5.12. Endogenous reverse transcription

The assay was performed as described (Zhang et al., 1996) with some modifications. Prepared virus was resuspended in PBS to a p24 CA concentration of 1.5 ng/μl (200 μl of virus suspension required). Each virus (100 μl) was mixed with 2 × ERT reaction buffer (300 μl PBS, 50 μl of 50 mM MgCl2, 50 μl of 300 μ/ml melittin [Sigma], 100 μl of 10 mM dNTP Mix [Promega]), and separately with 2 × ERT control buffer (275 μl PBS, 50 μl of 50 mM MgCl2, 50 μl of 300 μ/ml melittin [Sigma], 125 μl of 20 μM nevirapine [NIH AIDS Reagent Program]).

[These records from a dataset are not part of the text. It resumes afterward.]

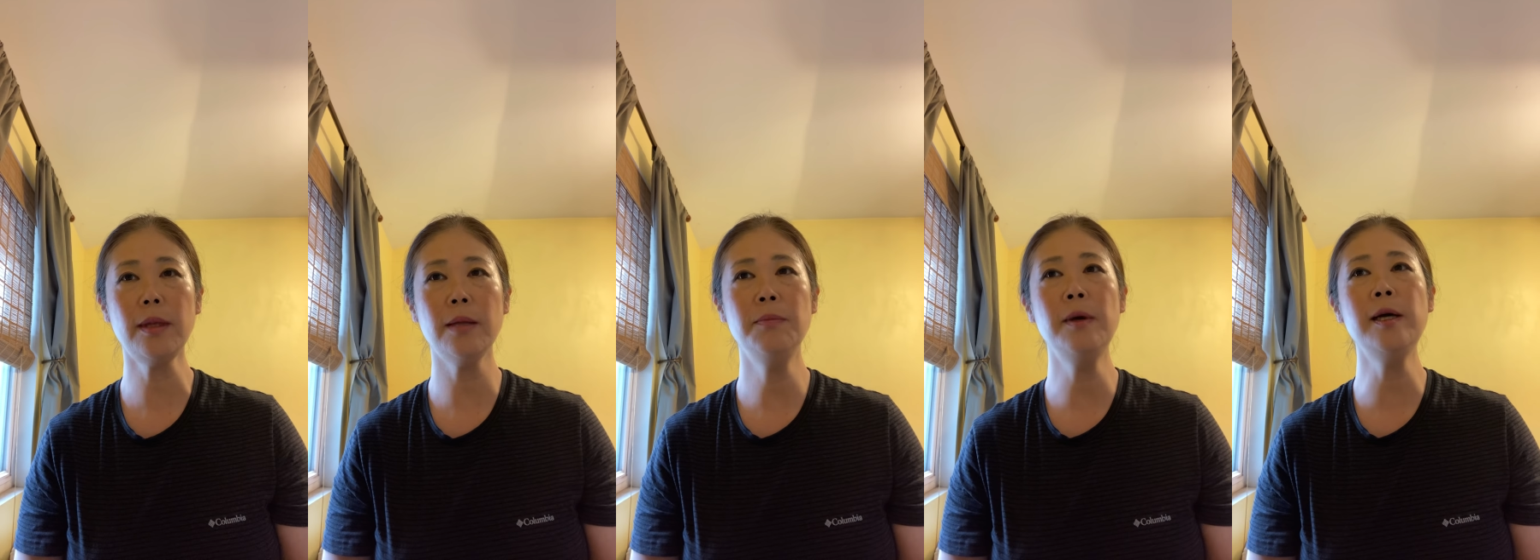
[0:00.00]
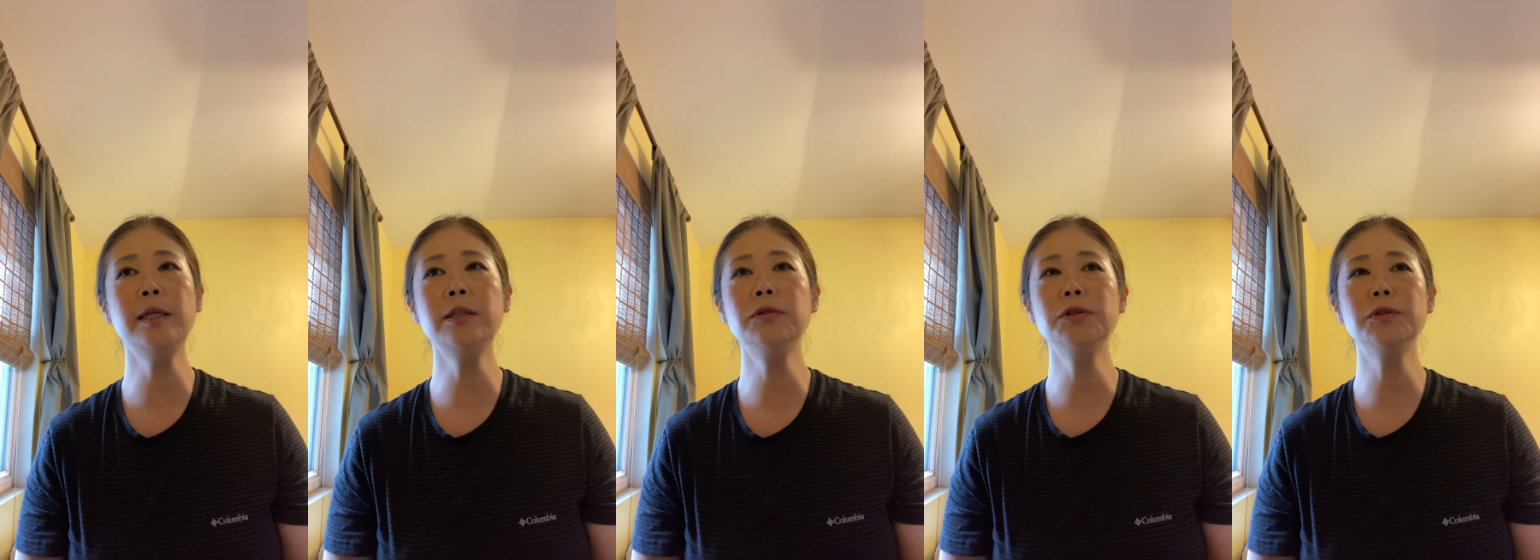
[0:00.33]

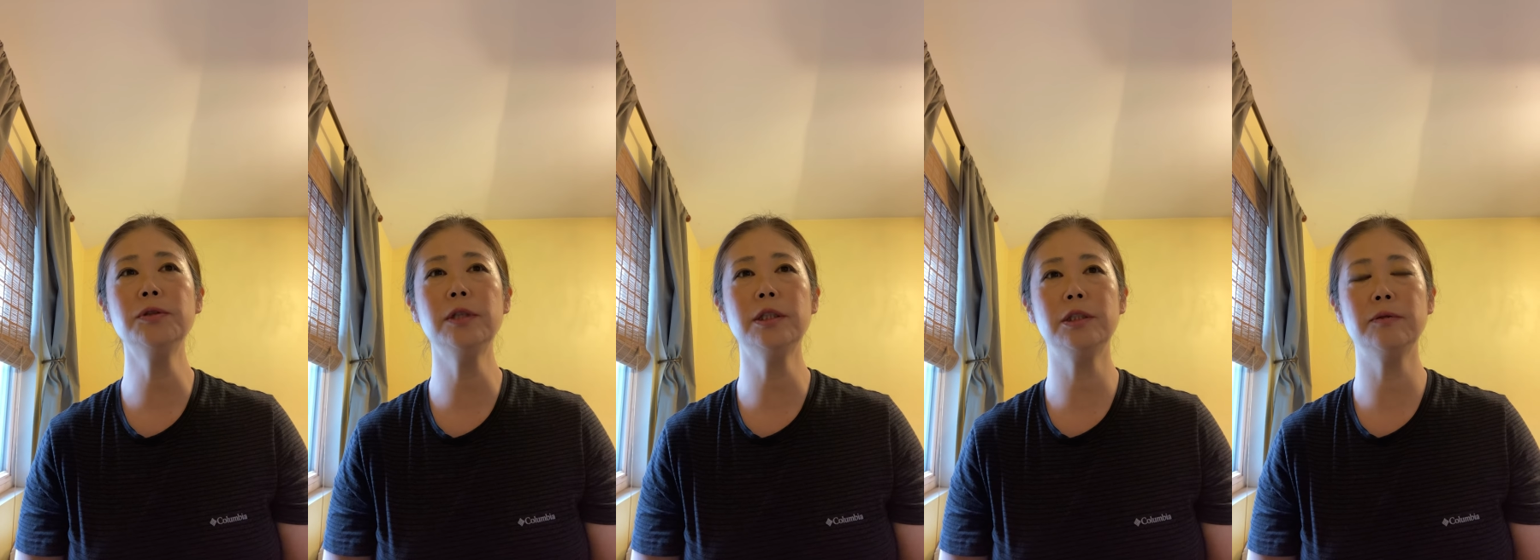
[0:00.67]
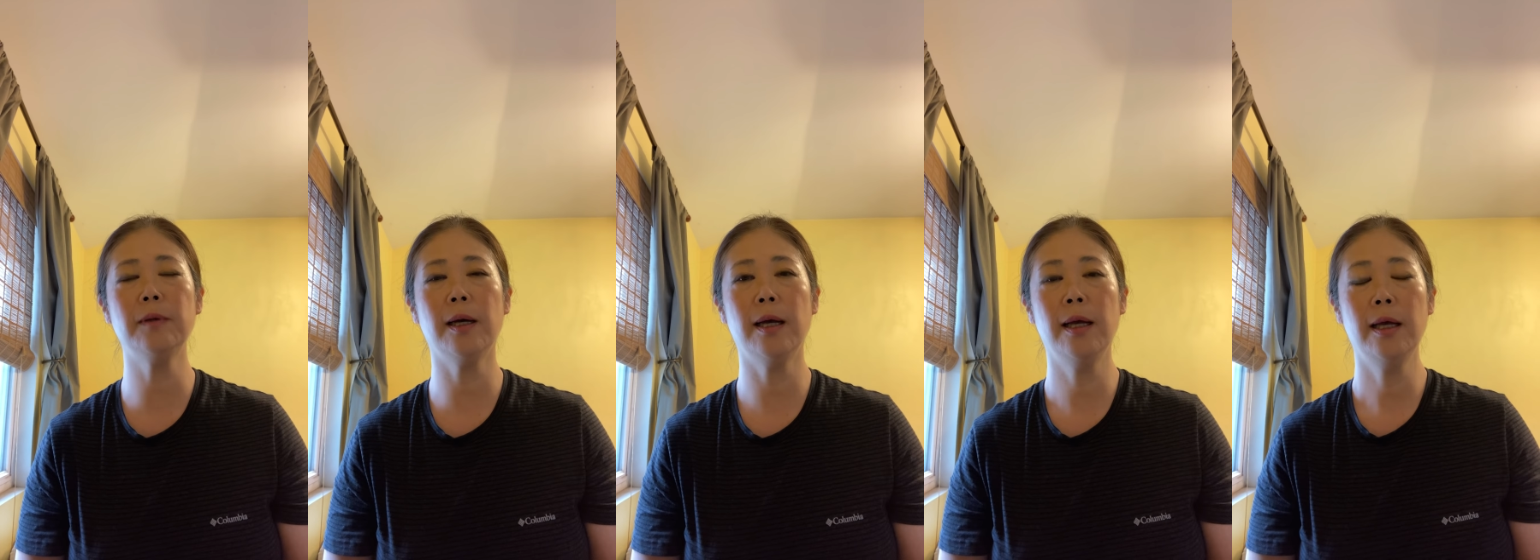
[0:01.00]
周りの人たち
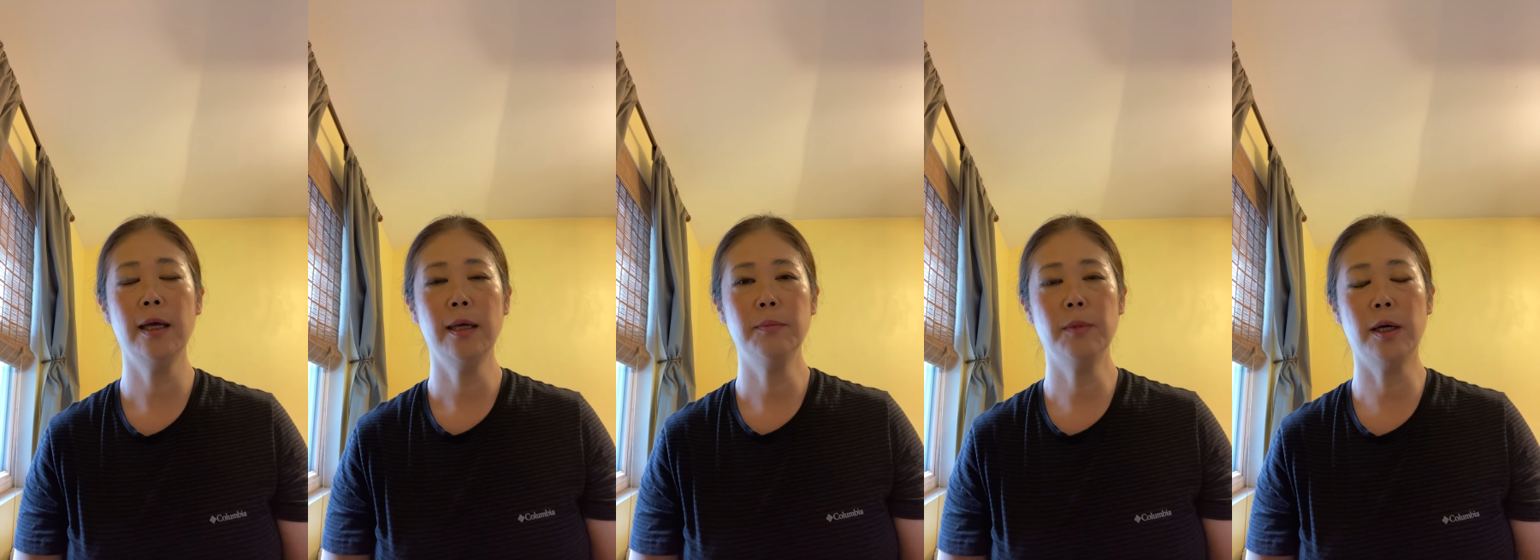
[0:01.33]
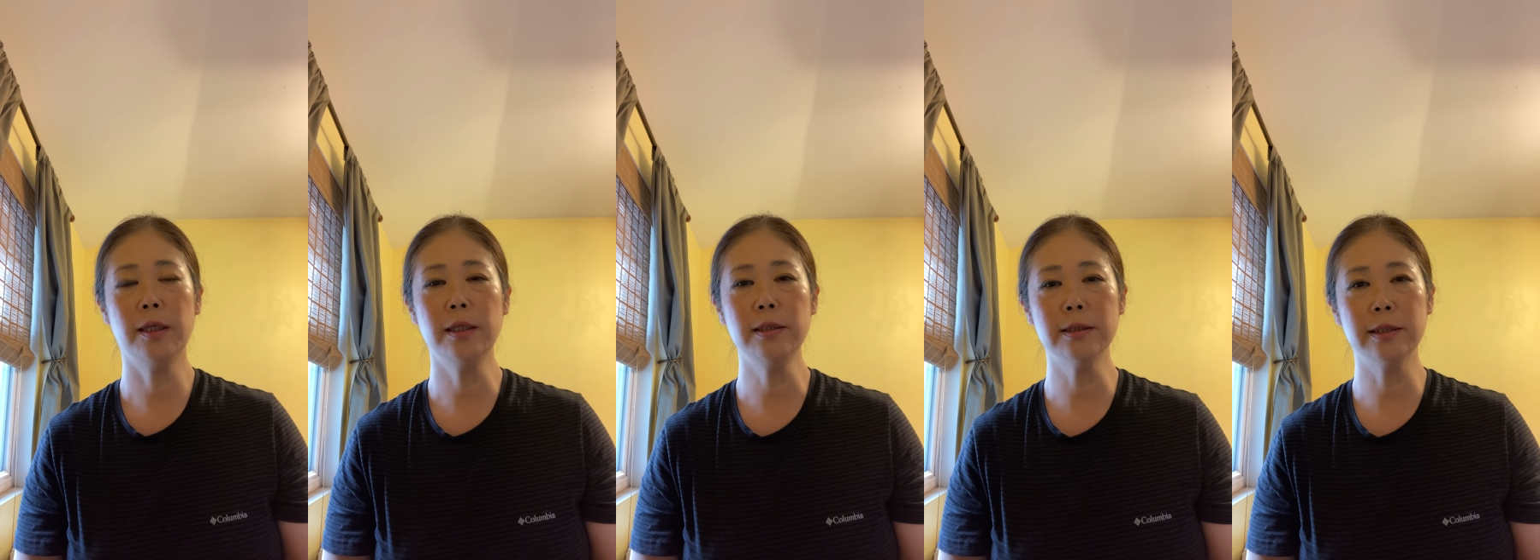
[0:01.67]
は「
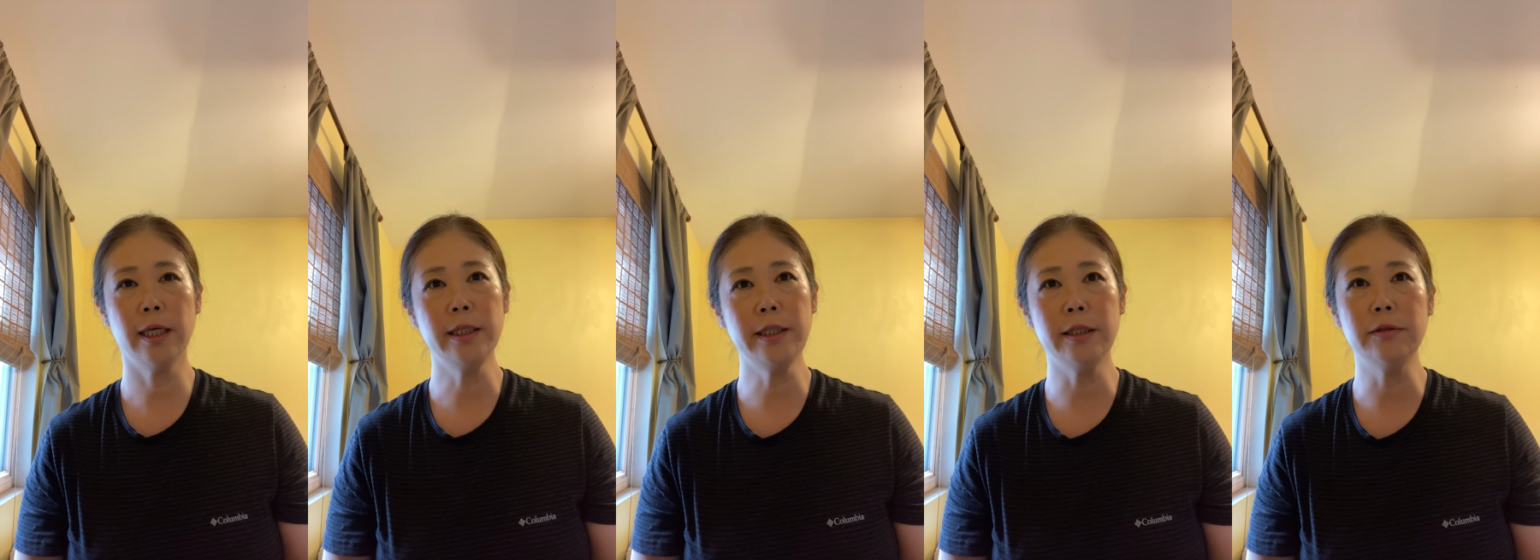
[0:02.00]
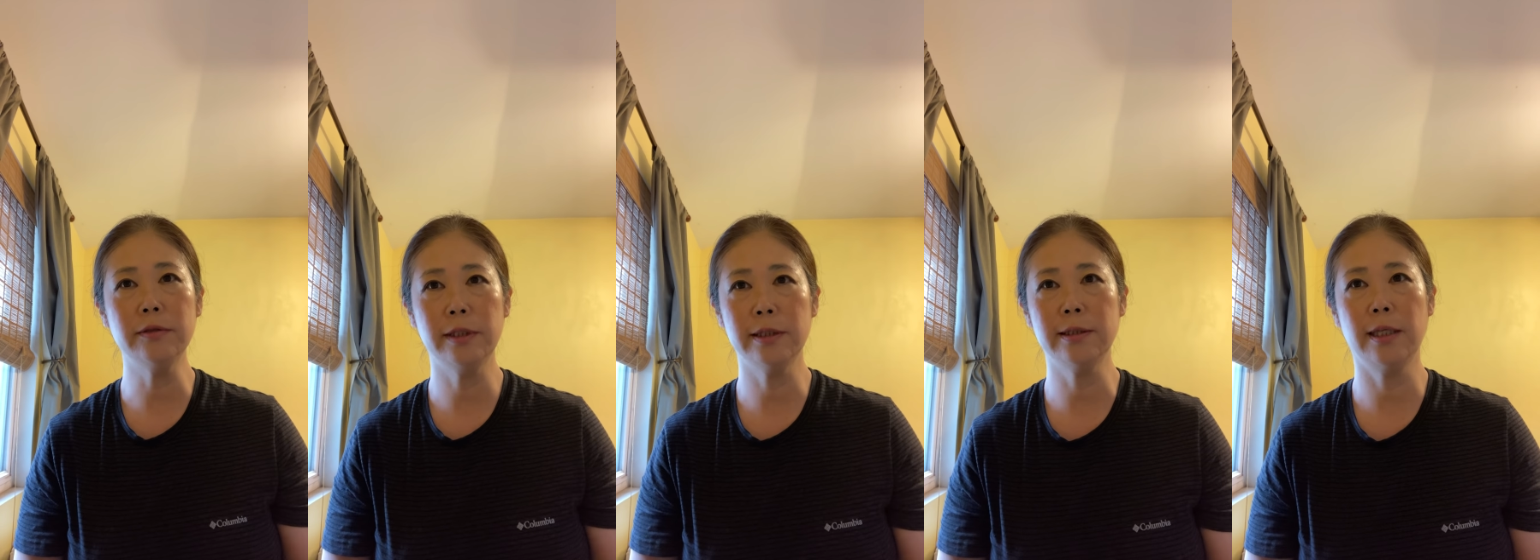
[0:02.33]
あなた
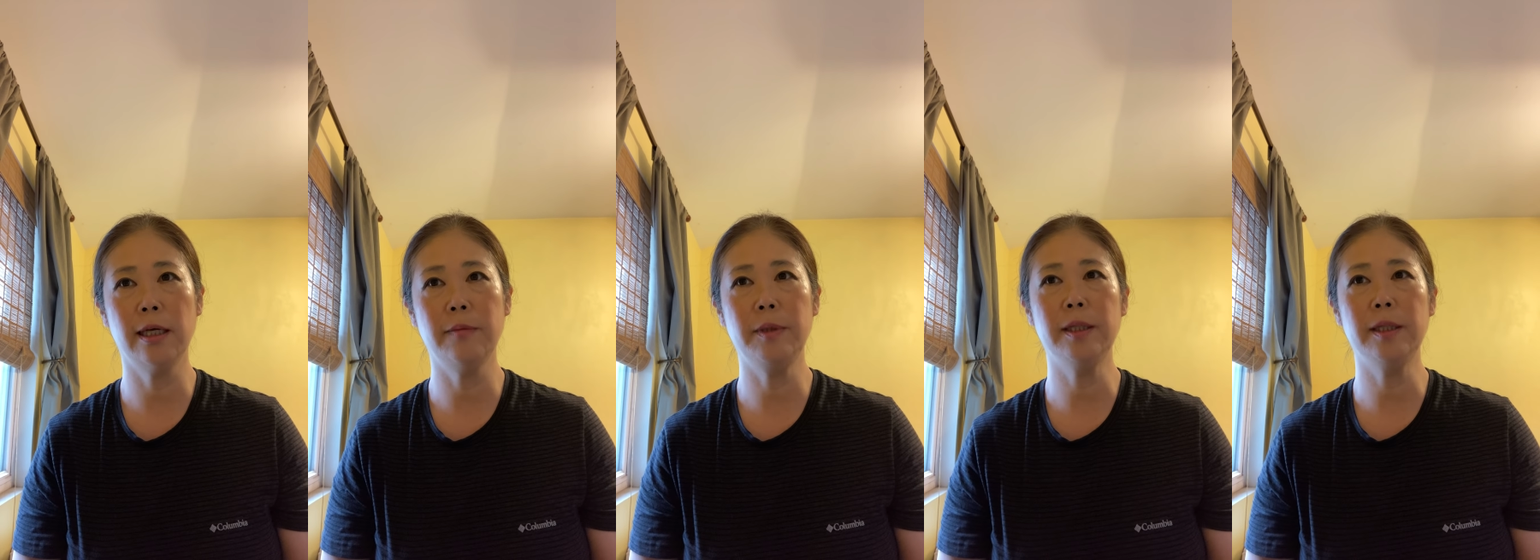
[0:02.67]
サイキックですか?」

The mixtures were then aliquoted and frozen. After all time points were collected, DNA was isolated and quantified using above described PCR methods for early cDNA accumulation.

5.13. Luciferase assay

TZM-bl cells were plated in 96-well plates a day prior to infection. The following day, cells were infected with normalized virus and left for approximately 4–5 h, after which cells were washed with PBS three times and cultured in DMEM. At 48 h post-infection, cells were lysed using the cell culture lysis reagent provided by the Promega Luciferase kit, from which point the manufacturer’s protocol was followed.

5.14. Co-immunoprecipitation

Anti-HA Beads were ordered from Sigma Aldrich and were utilized to immunoprecipitate HA-tagged proteins (MCM5). The immunoprecipitation was done on either cell lysates or the virions lysed in 0.5% Triton X-100 according to the protocol provided by the manufacturer at 4 °C overnight. To check if binding was RNA-related, the lysates were treated with RNase A at a final concentration of 10 μg/ml (Sigma Aldrich) during the overnight incubation.

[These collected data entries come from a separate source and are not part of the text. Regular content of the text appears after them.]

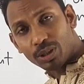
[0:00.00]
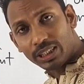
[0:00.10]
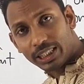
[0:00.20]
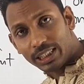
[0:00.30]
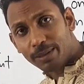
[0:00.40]

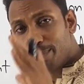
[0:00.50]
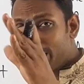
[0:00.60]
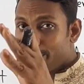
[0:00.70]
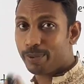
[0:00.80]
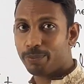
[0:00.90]
বসিয়েছি
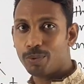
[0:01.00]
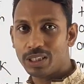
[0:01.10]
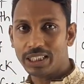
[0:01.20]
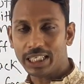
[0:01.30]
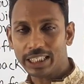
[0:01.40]
বাট
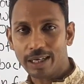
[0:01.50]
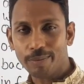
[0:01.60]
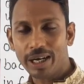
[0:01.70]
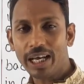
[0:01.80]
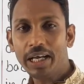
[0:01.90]
প্রেপোজিশনকে
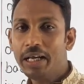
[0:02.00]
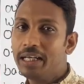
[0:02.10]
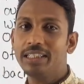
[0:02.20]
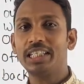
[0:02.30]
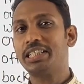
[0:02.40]
আমরা
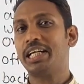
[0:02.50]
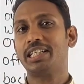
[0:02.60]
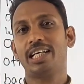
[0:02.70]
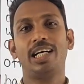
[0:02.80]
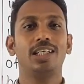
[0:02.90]
জাস্ট
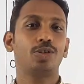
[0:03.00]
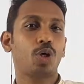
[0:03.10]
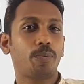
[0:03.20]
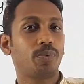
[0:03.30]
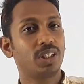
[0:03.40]
একটা
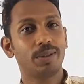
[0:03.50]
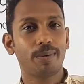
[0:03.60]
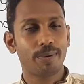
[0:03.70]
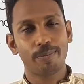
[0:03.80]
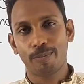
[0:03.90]
শব্দ
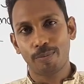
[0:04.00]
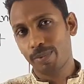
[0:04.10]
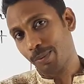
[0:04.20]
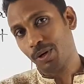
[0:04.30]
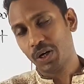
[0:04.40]
যেভাবে
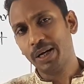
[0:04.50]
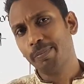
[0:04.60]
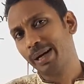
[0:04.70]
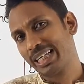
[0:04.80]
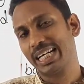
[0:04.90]
ব্যবহার হয়
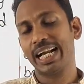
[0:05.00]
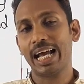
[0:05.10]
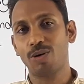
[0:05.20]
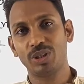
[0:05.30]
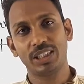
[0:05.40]
বা একটা
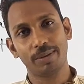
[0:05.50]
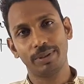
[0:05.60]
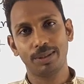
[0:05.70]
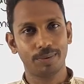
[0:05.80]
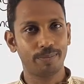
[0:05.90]
নাউন হিসেবে
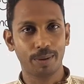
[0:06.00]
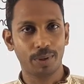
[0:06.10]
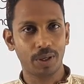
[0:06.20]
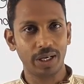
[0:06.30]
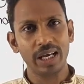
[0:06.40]
যেমন
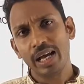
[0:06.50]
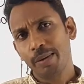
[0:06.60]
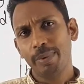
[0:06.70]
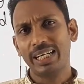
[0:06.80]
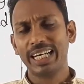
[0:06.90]
ব্যবহার হয়
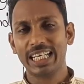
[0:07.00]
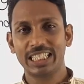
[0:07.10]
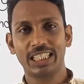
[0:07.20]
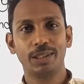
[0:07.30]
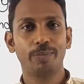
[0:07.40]
বা একটা
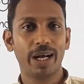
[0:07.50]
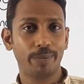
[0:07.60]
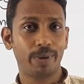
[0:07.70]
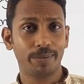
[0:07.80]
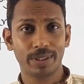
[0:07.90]
অ্যাডজেটিভ বা
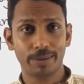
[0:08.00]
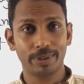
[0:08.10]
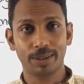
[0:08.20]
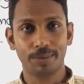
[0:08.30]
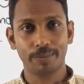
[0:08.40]
অ্যাডভার্ব হিসেবে
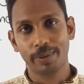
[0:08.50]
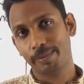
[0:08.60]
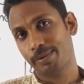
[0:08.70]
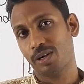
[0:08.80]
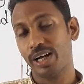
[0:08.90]
যেমন
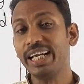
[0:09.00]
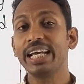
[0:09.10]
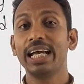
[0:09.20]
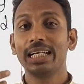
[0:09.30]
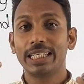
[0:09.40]
ব্যবহার হয়
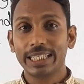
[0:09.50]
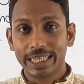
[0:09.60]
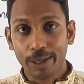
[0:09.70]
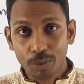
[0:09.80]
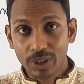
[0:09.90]
ঠিক
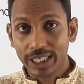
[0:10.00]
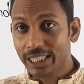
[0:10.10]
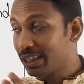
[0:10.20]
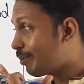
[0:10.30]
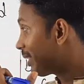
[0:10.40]
তেমনটি
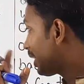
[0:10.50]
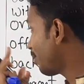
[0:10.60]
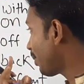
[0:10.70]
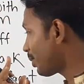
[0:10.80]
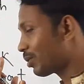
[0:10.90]
হিসাবে এখানে
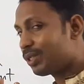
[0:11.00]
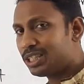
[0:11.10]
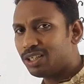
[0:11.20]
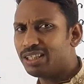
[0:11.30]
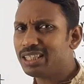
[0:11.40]
ব্যবহার
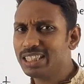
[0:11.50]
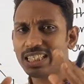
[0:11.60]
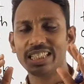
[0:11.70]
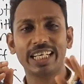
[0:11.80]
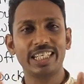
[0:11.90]
করেছি অর্থাৎ
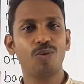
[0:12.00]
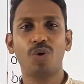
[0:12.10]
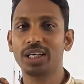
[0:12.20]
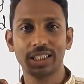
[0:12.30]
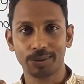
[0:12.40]
জাস্ট একটি
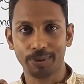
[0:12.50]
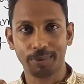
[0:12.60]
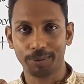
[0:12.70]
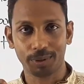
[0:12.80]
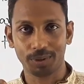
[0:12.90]
ওয়ার্ড হিসেবে
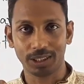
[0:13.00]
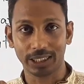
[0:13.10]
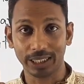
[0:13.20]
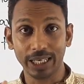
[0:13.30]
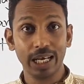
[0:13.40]
ব্যবহার করেছি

5.15. Drug treatment of cells to inhibit the MCM helicase

Genistein (GST) and Trichostatin A (TSA) were both ordered from Sigma Aldrich. Approximately 24 h prior to transfection with NL4-3 plasmid to produce virions, HEK293T cells were freshly plated and incubated with 50 μM GST and/or 100 ng/ml TSA. The next day, NL4-3 viral plasmid was transfected into the same cells to produce virus as described above.

5.16. Confocal imaging

Cell culture preparation, transfections, immunostaining, and imaging were performed as described previously with some modifications (Jennelle et al., 2014). Briefly, HEK293T cells were grown on coverslips, transfected with pNL4-3 and/or pCMV-MCM5 as described above. Two days post-transfection, cells were fixed with 3.5% paraformaldehyde (room temperature, 7 min), permeabilized with 0.1% Triton X-100 (room temperature, 5 min), blocked with 1% BSA in PBS (+4 °C, overnight), immunostained (see below), and mounted on microscopic glass slides using Fluoromount G. HIV-1 Gag was visualized using mouse monoclonal anti-HIV Gag antibody (NIH AIDS Research Program) followed by DyLight 550 goat anti-mouse IgG antibody (MyBiosource), and for staining of endogenous MCM5 or MCM3, rabbit monoclonal anti-MCM5 or anti-MCM3 antibody (Abcam) was followed by goat anti-rabbit IgG antibody (Invitrogen) conjugated to Alexa Fluors 647 or GFP, respectively. Images were captured with Cell Observer Spinning Disk fluorescent microscope (Carl Zeiss) using a Glycerine immersion lens 150 × / 1.35 or with Carl Zeiss LSM 710 confocal microscope using a Plan Apochromat 63 × /1.4 Oil DIC lens (Zeiss). Further image processing was performed using Volocity and ImageJ software.

5.17. Statistical analysis

All results are presented for one representative experiment out of at least two performed. Quantitative data were analyzed by two-way ANOVA (OriginPro v. 8.0) and Student’s t-test (Microsoft Excel). Standard deviation was calculated in all quantitative experiments for at least three independent preparations. The difference was considered to be statistically significant when P<0.05.